● Exercise requirements
The records follow. Copy them exactly, but omit the pictures.

Items listed in a dataset:

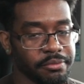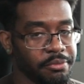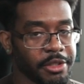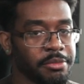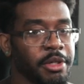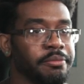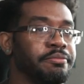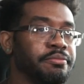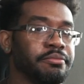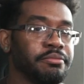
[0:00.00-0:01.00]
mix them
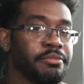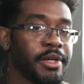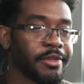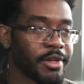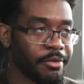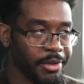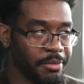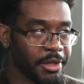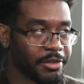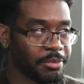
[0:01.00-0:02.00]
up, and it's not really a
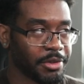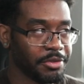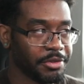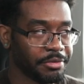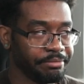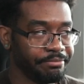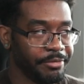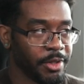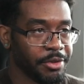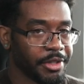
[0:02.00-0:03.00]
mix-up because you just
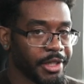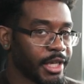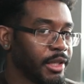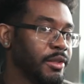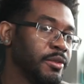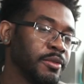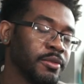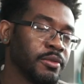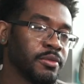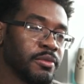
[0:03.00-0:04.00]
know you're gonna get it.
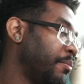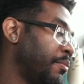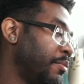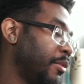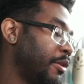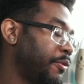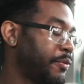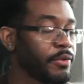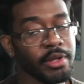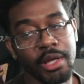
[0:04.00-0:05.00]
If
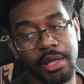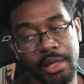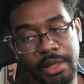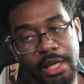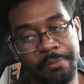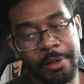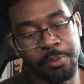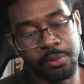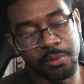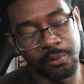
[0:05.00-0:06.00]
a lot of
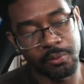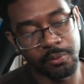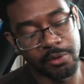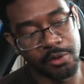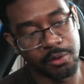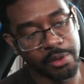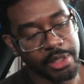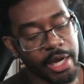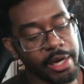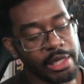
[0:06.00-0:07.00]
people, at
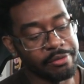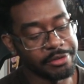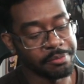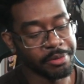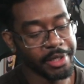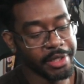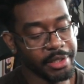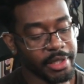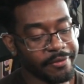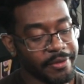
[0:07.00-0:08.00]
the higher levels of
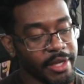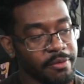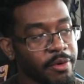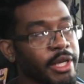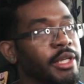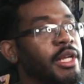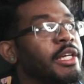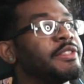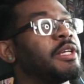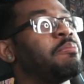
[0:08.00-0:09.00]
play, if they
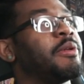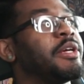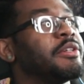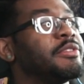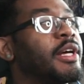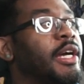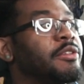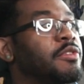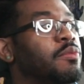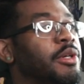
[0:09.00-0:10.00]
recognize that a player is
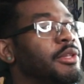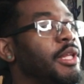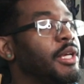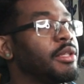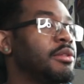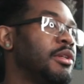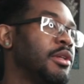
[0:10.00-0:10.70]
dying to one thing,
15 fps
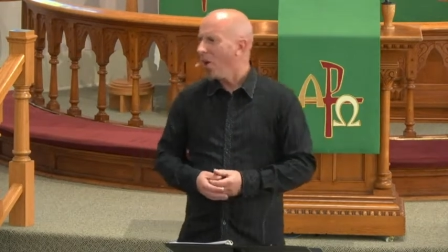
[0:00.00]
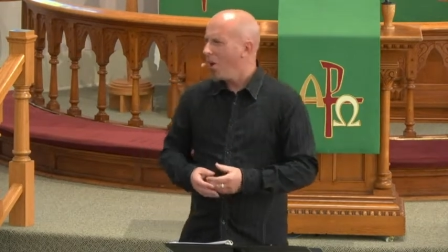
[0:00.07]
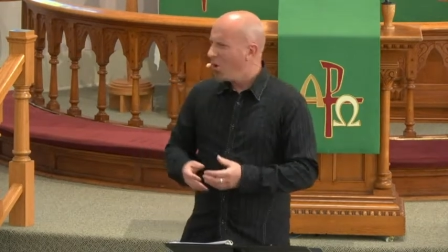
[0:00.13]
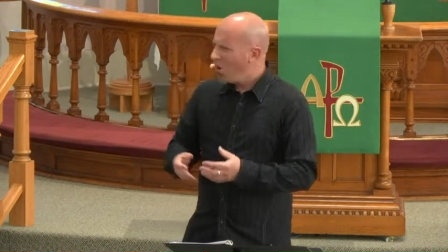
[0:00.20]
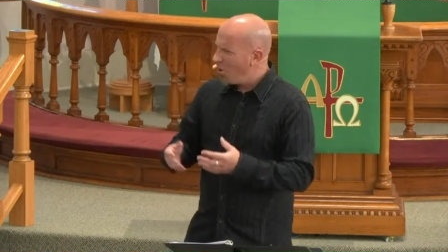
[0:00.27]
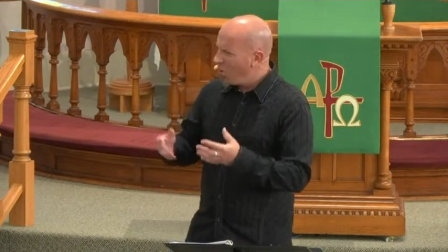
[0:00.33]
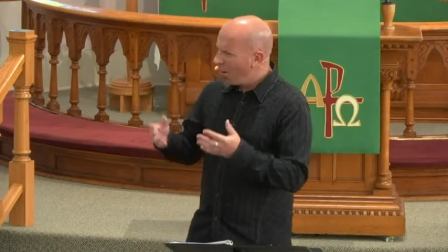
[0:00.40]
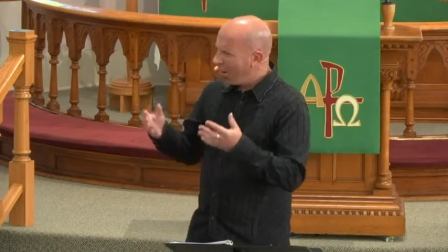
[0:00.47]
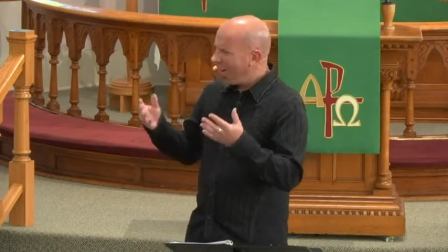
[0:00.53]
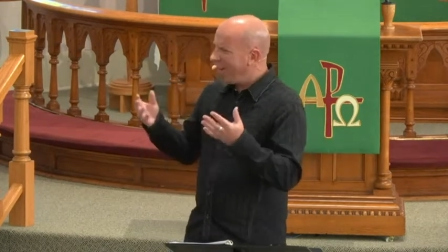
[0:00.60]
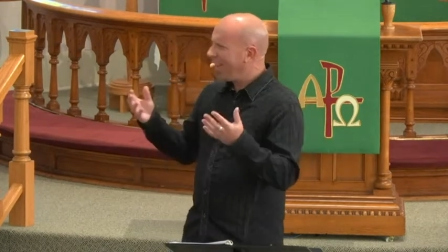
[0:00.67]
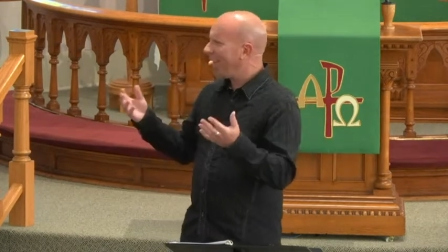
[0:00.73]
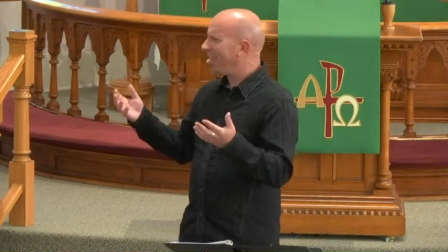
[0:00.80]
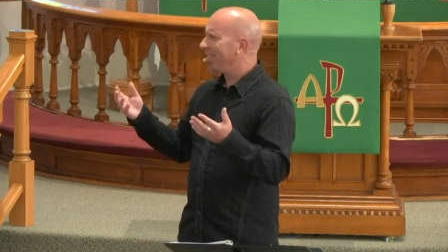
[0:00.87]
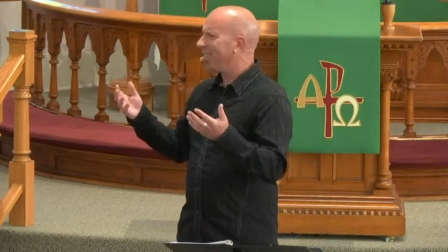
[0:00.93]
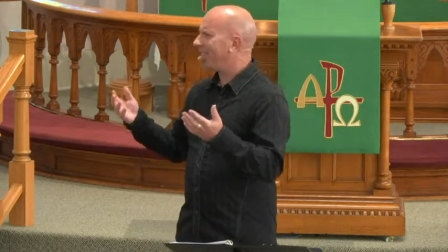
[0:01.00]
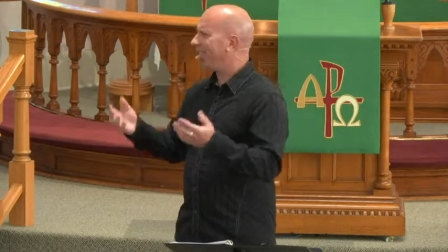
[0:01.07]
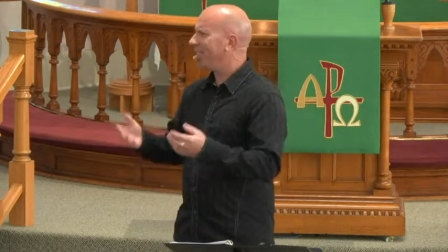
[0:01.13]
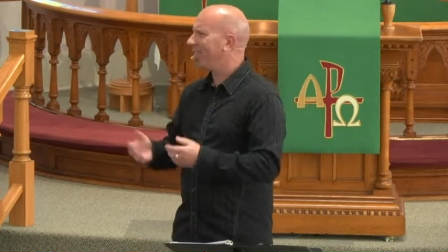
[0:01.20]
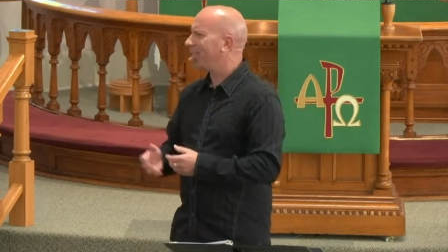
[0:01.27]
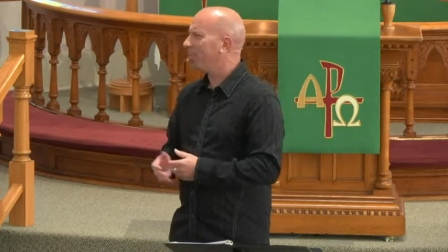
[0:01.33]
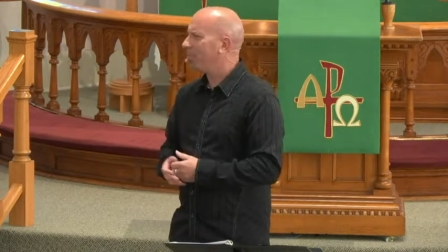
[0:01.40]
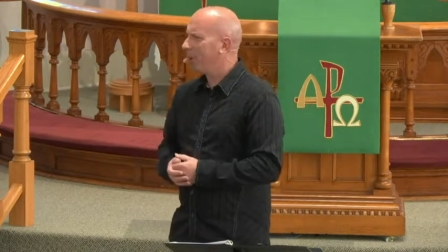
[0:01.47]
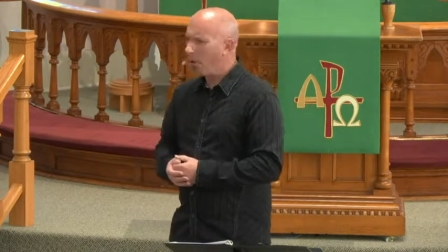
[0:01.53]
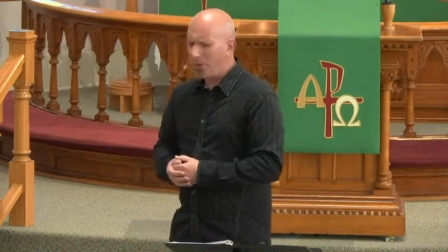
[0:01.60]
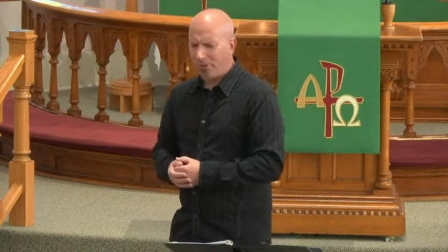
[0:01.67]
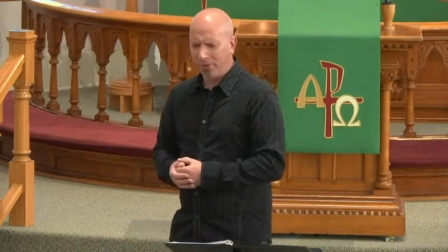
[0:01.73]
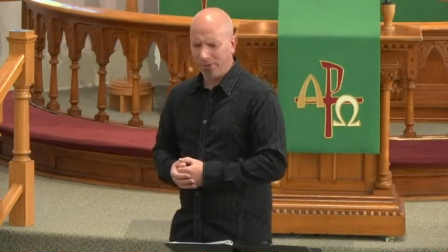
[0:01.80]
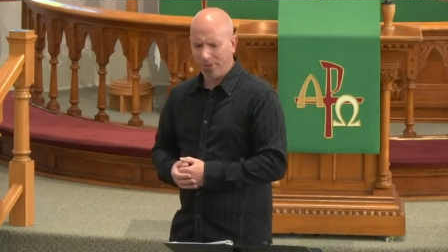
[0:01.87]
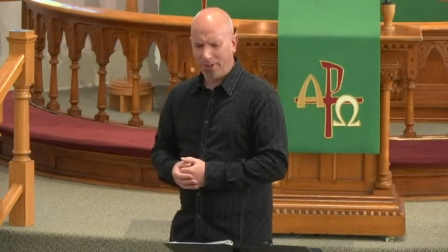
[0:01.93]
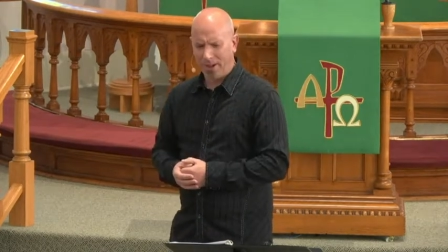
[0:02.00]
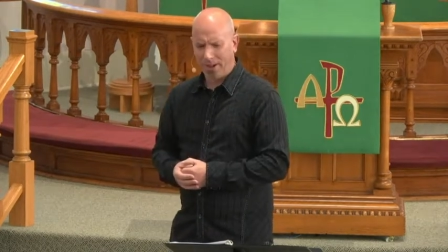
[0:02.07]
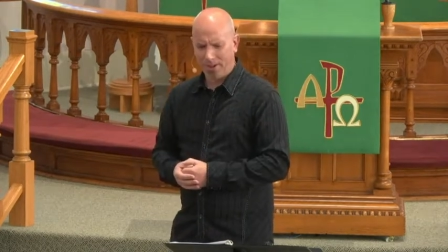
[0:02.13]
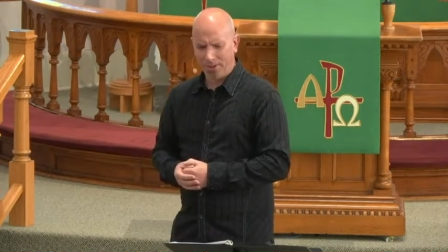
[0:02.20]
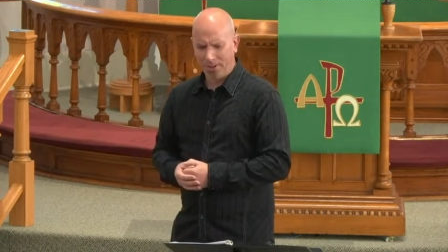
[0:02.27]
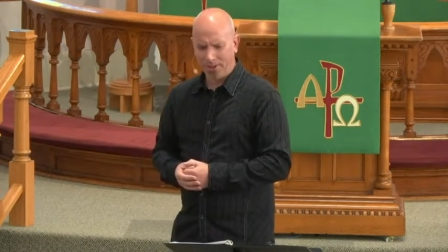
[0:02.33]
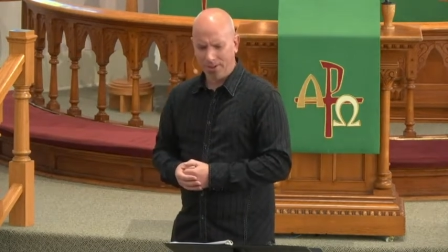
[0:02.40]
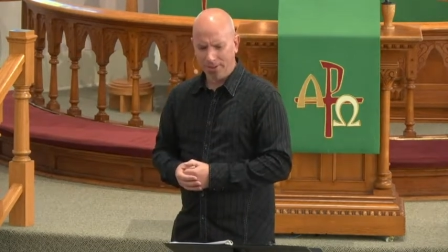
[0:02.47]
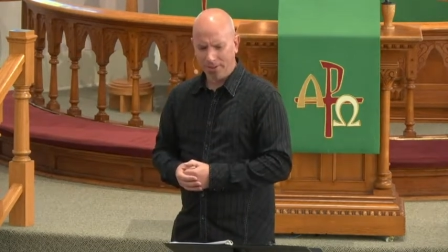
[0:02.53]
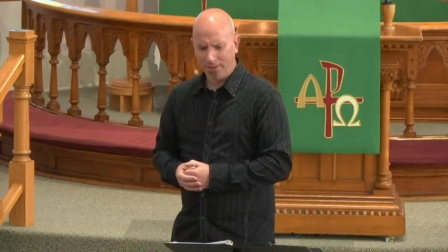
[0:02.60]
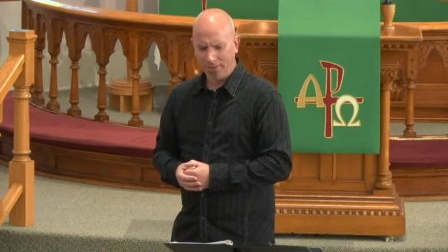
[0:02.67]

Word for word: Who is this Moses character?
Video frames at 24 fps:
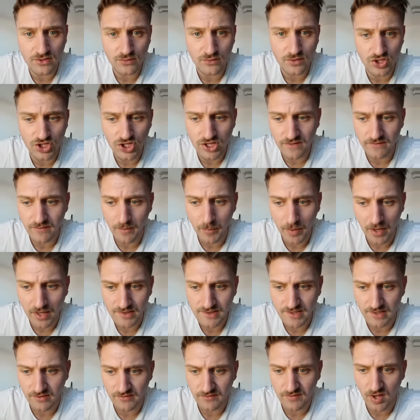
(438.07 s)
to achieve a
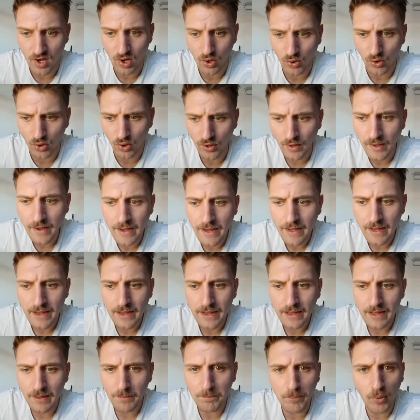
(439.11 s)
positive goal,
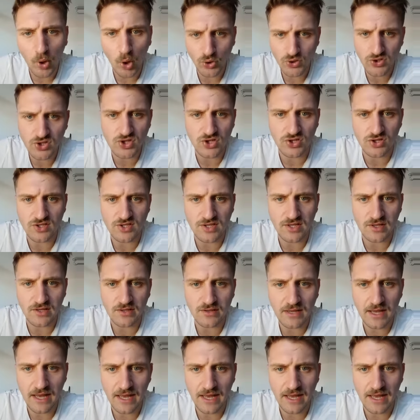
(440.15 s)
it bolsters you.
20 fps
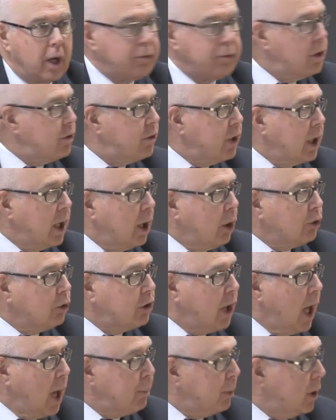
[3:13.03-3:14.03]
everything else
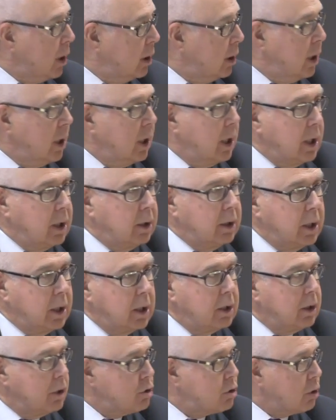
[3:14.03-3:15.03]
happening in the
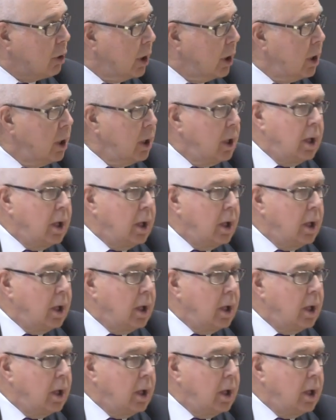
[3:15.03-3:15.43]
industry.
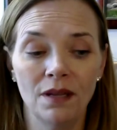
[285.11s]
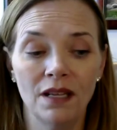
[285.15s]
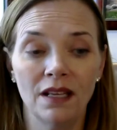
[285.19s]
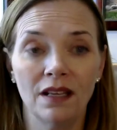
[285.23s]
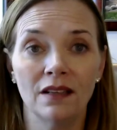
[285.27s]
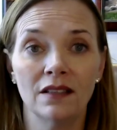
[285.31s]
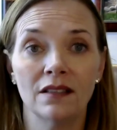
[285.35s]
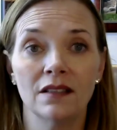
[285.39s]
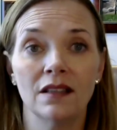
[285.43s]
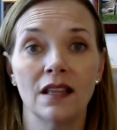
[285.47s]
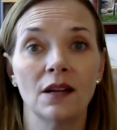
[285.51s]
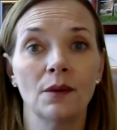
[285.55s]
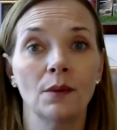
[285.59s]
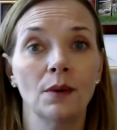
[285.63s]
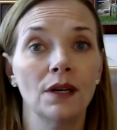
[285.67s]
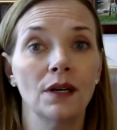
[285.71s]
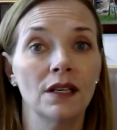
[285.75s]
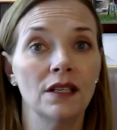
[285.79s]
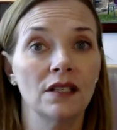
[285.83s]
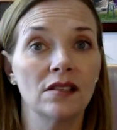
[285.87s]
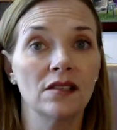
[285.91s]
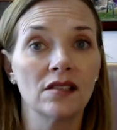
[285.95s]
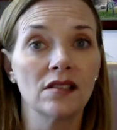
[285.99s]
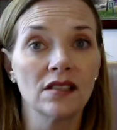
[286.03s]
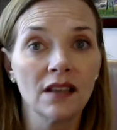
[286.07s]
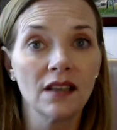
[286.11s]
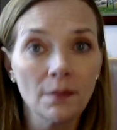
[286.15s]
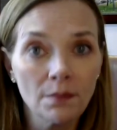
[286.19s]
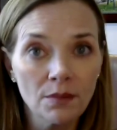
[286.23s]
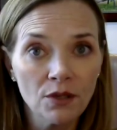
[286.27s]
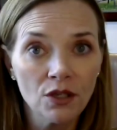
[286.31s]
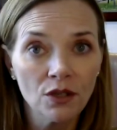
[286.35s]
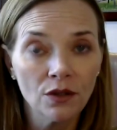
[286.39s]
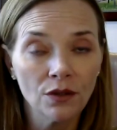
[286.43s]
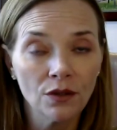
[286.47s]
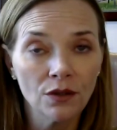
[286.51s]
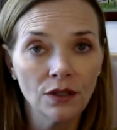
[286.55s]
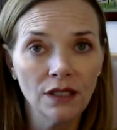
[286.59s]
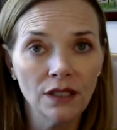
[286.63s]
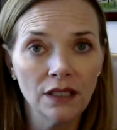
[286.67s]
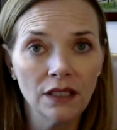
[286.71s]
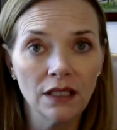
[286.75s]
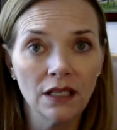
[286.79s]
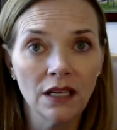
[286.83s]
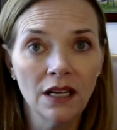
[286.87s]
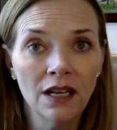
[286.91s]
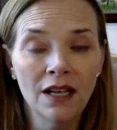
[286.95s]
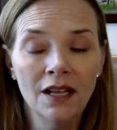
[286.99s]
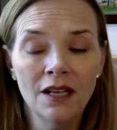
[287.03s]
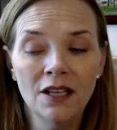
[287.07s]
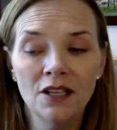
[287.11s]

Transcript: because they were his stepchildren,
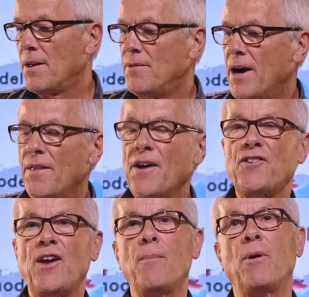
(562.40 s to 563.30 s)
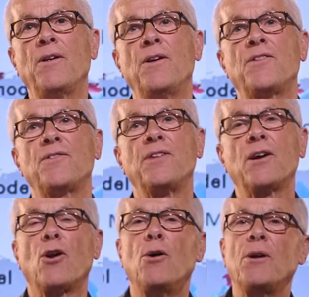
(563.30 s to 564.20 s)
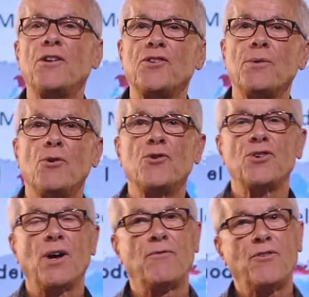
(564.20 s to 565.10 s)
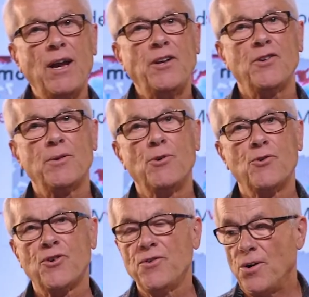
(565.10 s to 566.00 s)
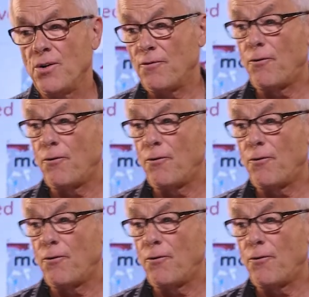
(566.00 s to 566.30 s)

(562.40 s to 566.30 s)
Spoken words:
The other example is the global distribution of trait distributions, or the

● Exercise response
[0:00.00-0:01.00]
mix them
[0:01.00-0:02.00]
up, and it's not really a
[0:02.00-0:03.00]
mix-up because you just
[0:03.00-0:04.00]
know you're gonna get it.
[0:04.00-0:05.00]
If
[0:05.00-0:06.00]
a lot of
[0:06.00-0:07.00]
people, at
[0:07.00-0:08.00]
the higher levels of
[0:08.00-0:09.00]
play, if they
[0:09.00-0:10.00]
recognize that a player is
[0:10.00-0:10.70]
dying to one thing,
15 fps
[0:00.00]
[0:00.07]
[0:00.13]
[0:00.20]
[0:00.27]
[0:00.33]
[0:00.40]
[0:00.47]
[0:00.53]
[0:00.60]
[0:00.67]
[0:00.73]
[0:00.80]
[0:00.87]
[0:00.93]
[0:01.00]
[0:01.07]
[0:01.13]
[0:01.20]
[0:01.27]
[0:01.33]
[0:01.40]
[0:01.47]
[0:01.53]
[0:01.60]
[0:01.67]
[0:01.73]
[0:01.80]
[0:01.87]
[0:01.93]
[0:02.00]
[0:02.07]
[0:02.13]
[0:02.20]
[0:02.27]
[0:02.33]
[0:02.40]
[0:02.47]
[0:02.53]
[0:02.60]
[0:02.67]

Word for word: Who is this Moses character?
Video frames at 24 fps:
(438.07 s)
to achieve a
(439.11 s)
positive goal,
(440.15 s)
it bolsters you.
20 fps
[3:13.03-3:14.03]
everything else
[3:14.03-3:15.03]
happening in the
[3:15.03-3:15.43]
industry.
[285.11s]
[285.15s]
[285.19s]
[285.23s]
[285.27s]
[285.31s]
[285.35s]
[285.39s]
[285.43s]
[285.47s]
[285.51s]
[285.55s]
[285.59s]
[285.63s]
[285.67s]
[285.71s]
[285.75s]
[285.79s]
[285.83s]
[285.87s]
[285.91s]
[285.95s]
[285.99s]
[286.03s]
[286.07s]
[286.11s]
[286.15s]
[286.19s]
[286.23s]
[286.27s]
[286.31s]
[286.35s]
[286.39s]
[286.43s]
[286.47s]
[286.51s]
[286.55s]
[286.59s]
[286.63s]
[286.67s]
[286.71s]
[286.75s]
[286.79s]
[286.83s]
[286.87s]
[286.91s]
[286.95s]
[286.99s]
[287.03s]
[287.07s]
[287.11s]

Transcript: because they were his stepchildren,
(562.40 s to 563.30 s)
(563.30 s to 564.20 s)
(564.20 s to 565.10 s)
(565.10 s to 566.00 s)
(566.00 s to 566.30 s)

(562.40 s to 566.30 s)
Spoken words:
The other example is the global distribution of trait distributions, or the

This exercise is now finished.